[WORK REQUEST]: Copy the records below exactly, omitting any pictures they contain.

[SUPPLIED ENTRIES]:
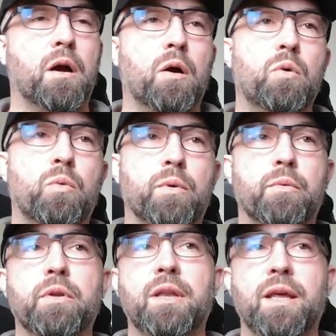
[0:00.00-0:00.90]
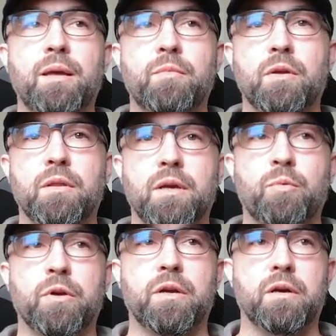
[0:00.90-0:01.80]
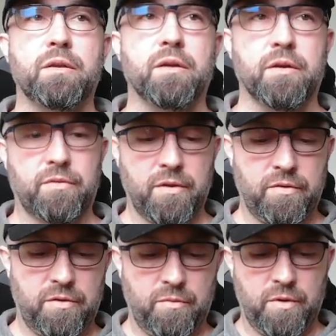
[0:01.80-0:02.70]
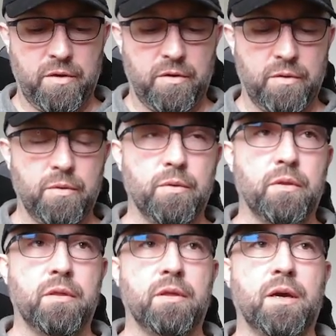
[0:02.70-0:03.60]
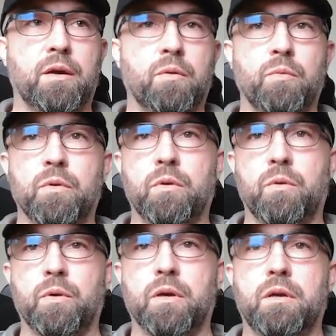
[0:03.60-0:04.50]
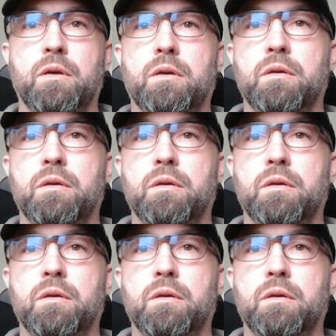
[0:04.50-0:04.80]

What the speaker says: Oh, we renamed our library context. Let's redo that real quick.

[OUTPUT OF THE TASK]:
[0:00.00-0:00.90]
[0:00.90-0:01.80]
[0:01.80-0:02.70]
[0:02.70-0:03.60]
[0:03.60-0:04.50]
[0:04.50-0:04.80]

What the speaker says: Oh, we renamed our library context. Let's redo that real quick.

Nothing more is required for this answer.